Physics-Driven ML-Based Modelling for Correcting Inverse Estimation
This addresses the critical need to prevent disastrous consequences from failed estimations in domains like aero engine design, though it is incremental as it builds on existing optimization and machine learning techniques.
The paper tackles the problem of detecting and correcting failed state estimations in science and engineering inverse problems by proposing GEESE, a method that flags estimations with high physical model errors and corrects them via optimization, resulting in fewer failures and reduced need for physical evaluations compared to state-of-the-art approaches.

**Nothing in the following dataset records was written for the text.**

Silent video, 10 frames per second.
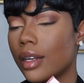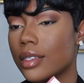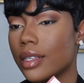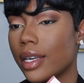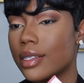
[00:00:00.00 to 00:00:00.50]
I
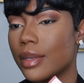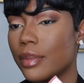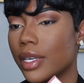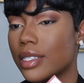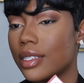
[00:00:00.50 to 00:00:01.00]
just like to
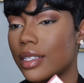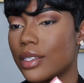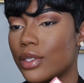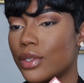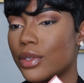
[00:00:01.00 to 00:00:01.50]
mix
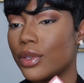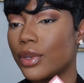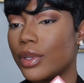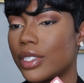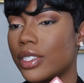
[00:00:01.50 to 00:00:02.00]
these
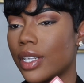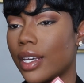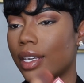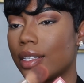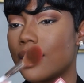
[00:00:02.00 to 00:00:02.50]
two
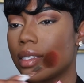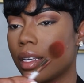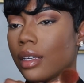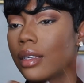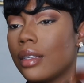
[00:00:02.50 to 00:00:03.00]
shades
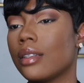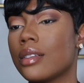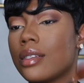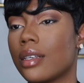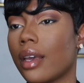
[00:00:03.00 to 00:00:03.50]

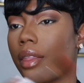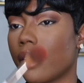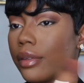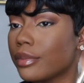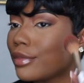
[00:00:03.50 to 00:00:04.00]
together.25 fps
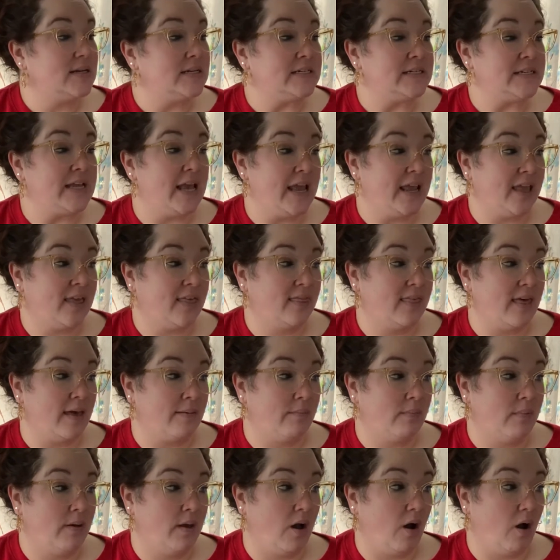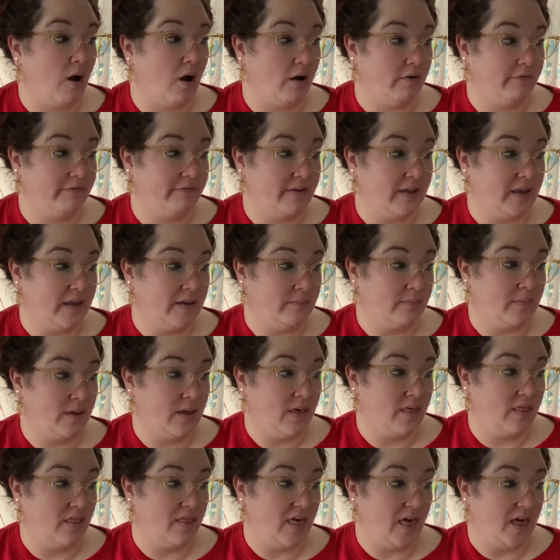"Take them off him,
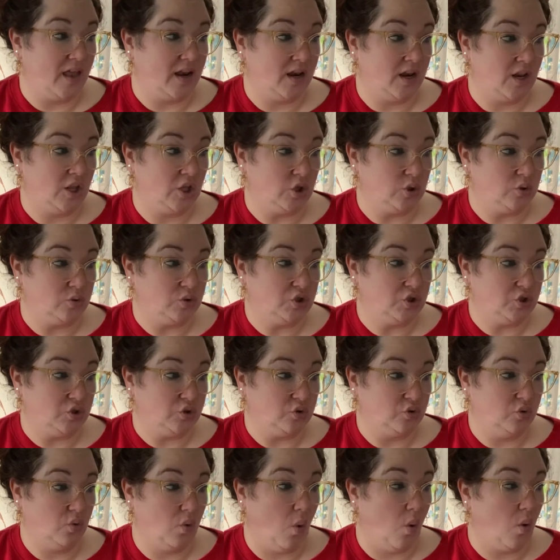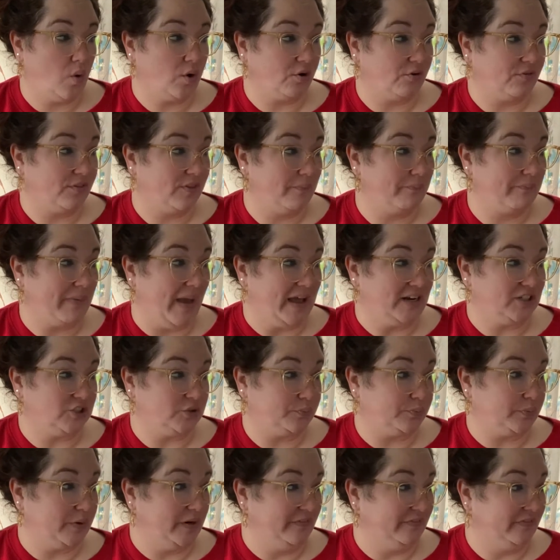then, you two," ordered the badger
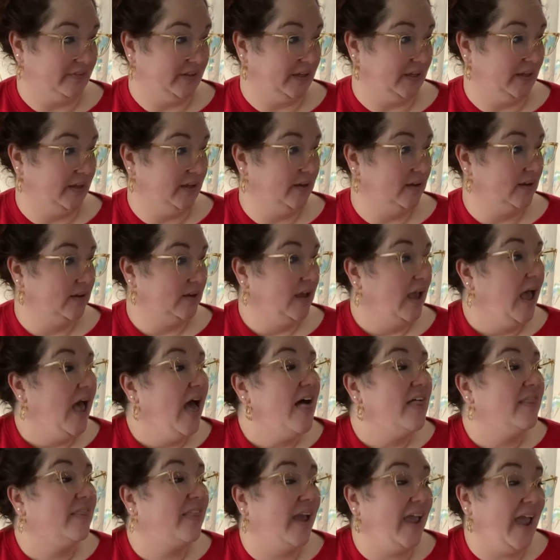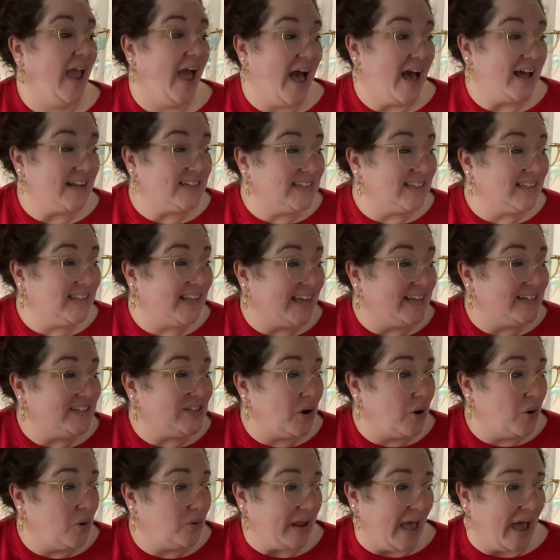briefly. They had to lay
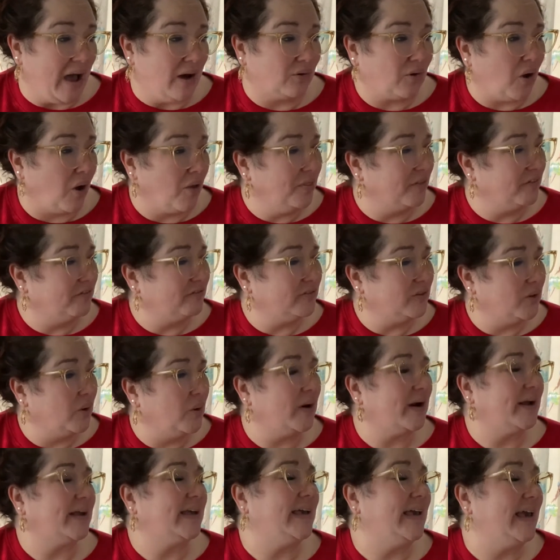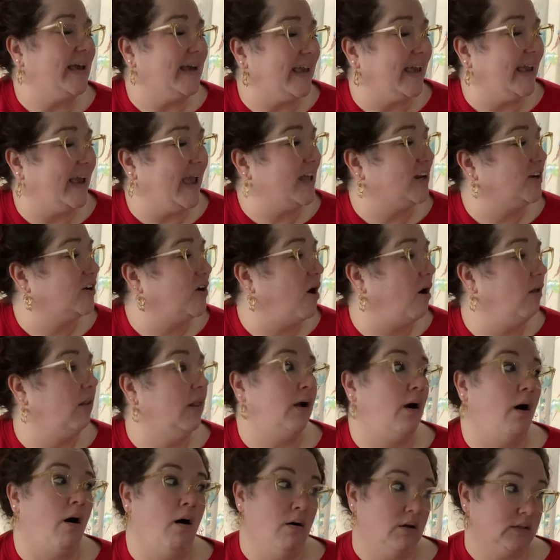Toad out on the floor, kicking and calling
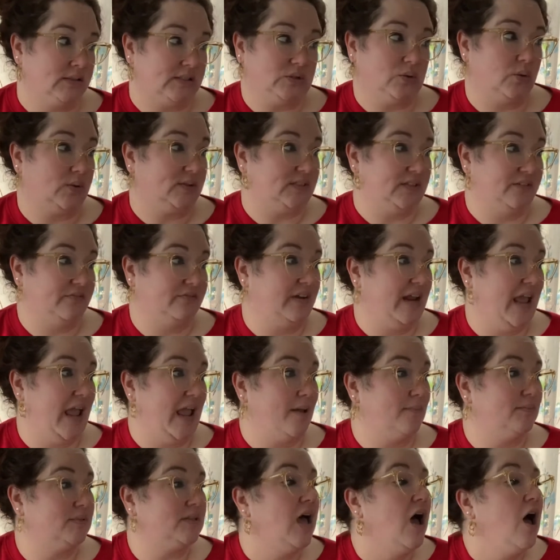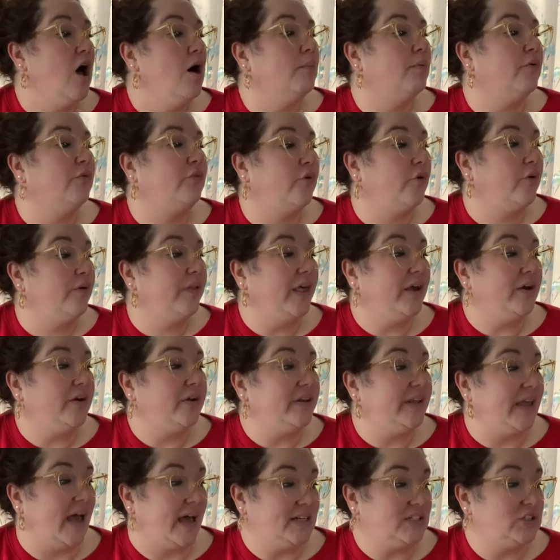all sorts of names, before they could
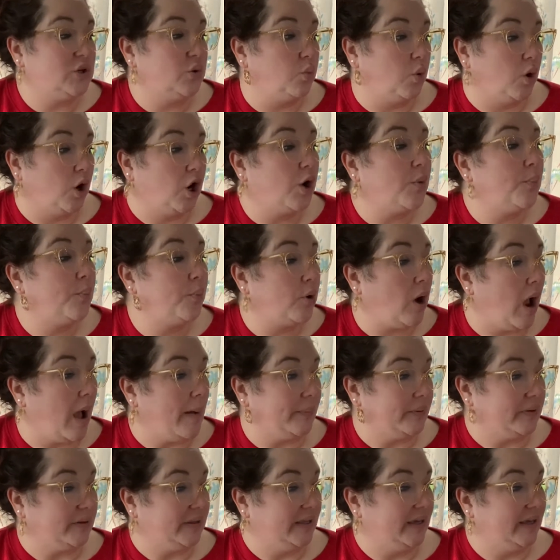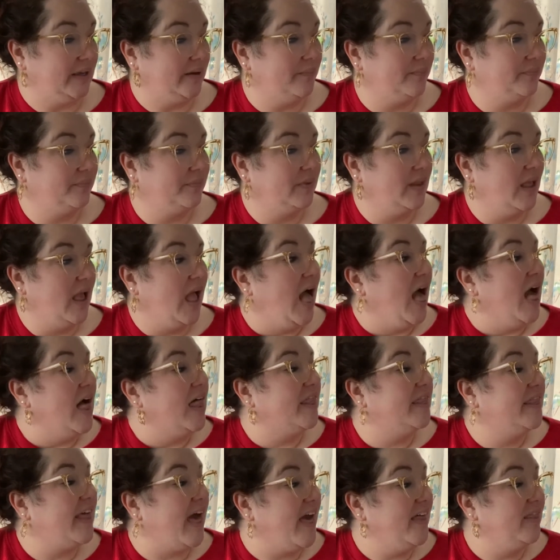get to work properly.
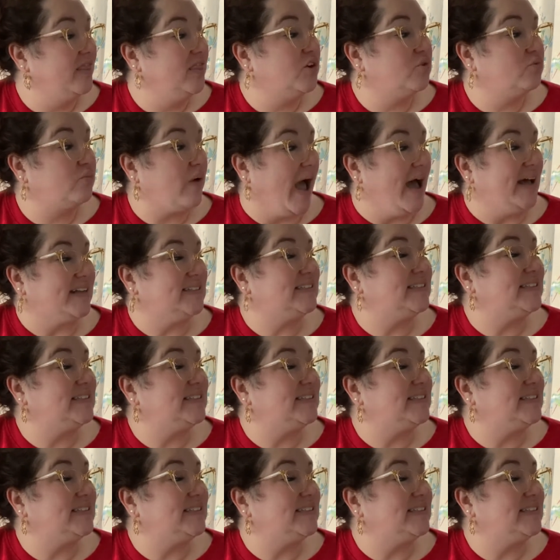Then the rat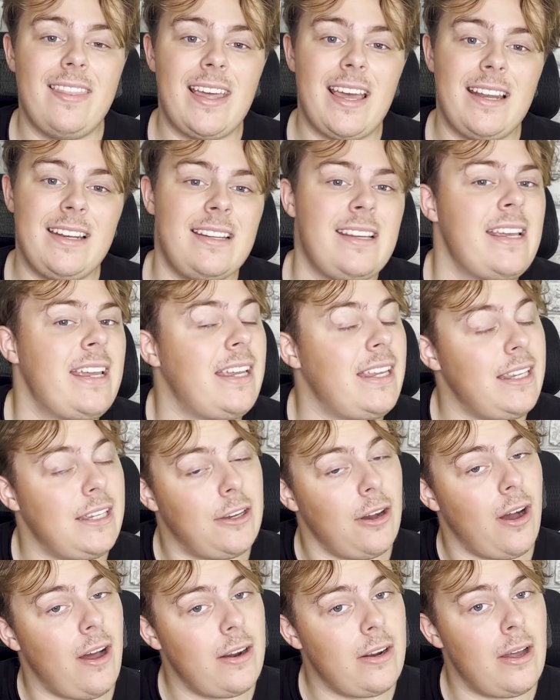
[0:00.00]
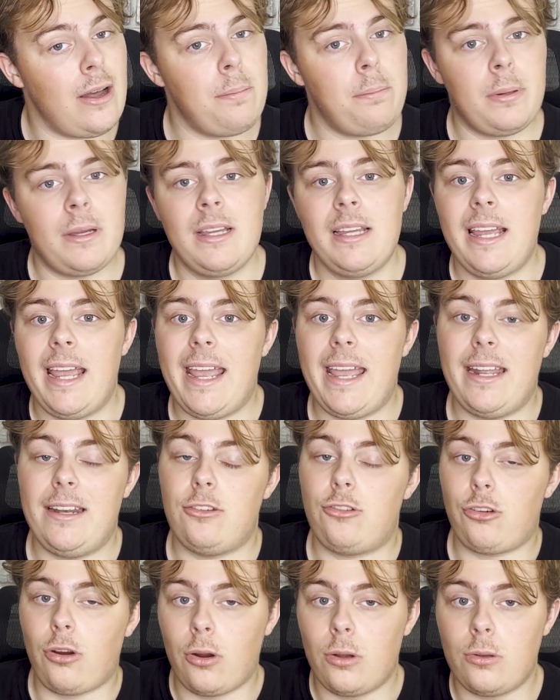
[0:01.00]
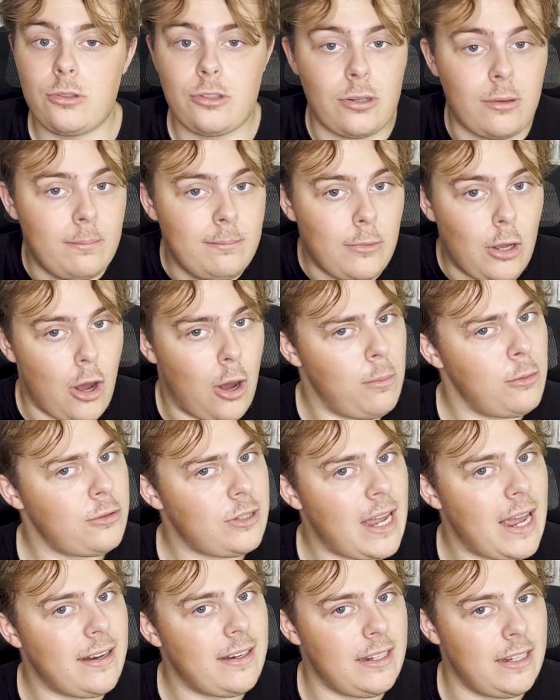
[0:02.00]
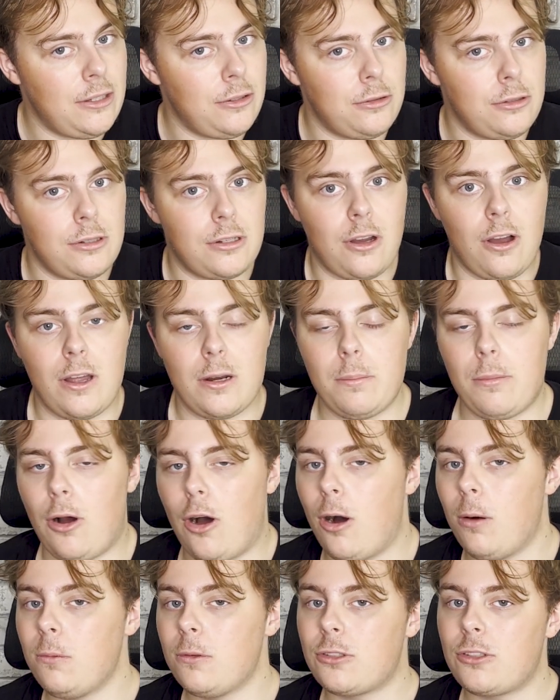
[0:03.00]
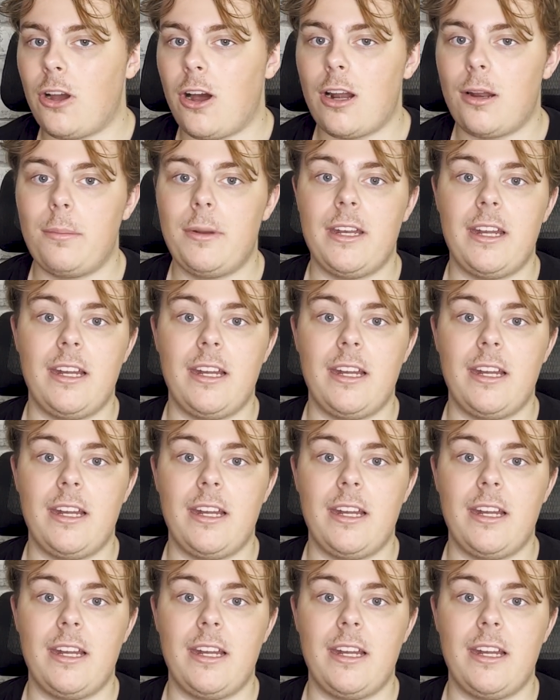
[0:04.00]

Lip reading: then he got up, and Charles almost had a heel hook on him, almost caught him in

When deploying machine learning estimators in science and engineering (SAE) domains, it is critical to avoid failed estimations that can have disastrous consequences, e.g., in aero engine design. This work focuses on detecting and correcting failed state estimations before adopting them in SAE inverse problems, by utilizing simulations and performance metrics guided by physical laws. We suggest to flag a machine learning estimation when its physical model error exceeds a feasible threshold, and propose a novel approach, GEESE, to correct it through optimization, aiming at delivering both low error and high efficiency. The key designs of GEESE include (1) a hybrid surrogate error model to provide fast error estimations to reduce simulation cost and to enable gradient based backpropagation of error feedback, and (2) two generative models to approximate the probability distributions of the candidate states for simulating the exploitation and exploration behaviours. All three models are constructed as neural networks. GEESE is tested on three real-world SAE inverse problems and compared to a number of state-of-the-art optimization/search approaches. Results show that it fails the least number of times in terms of finding a feasible state correction, and requires physical evaluations less frequently in general.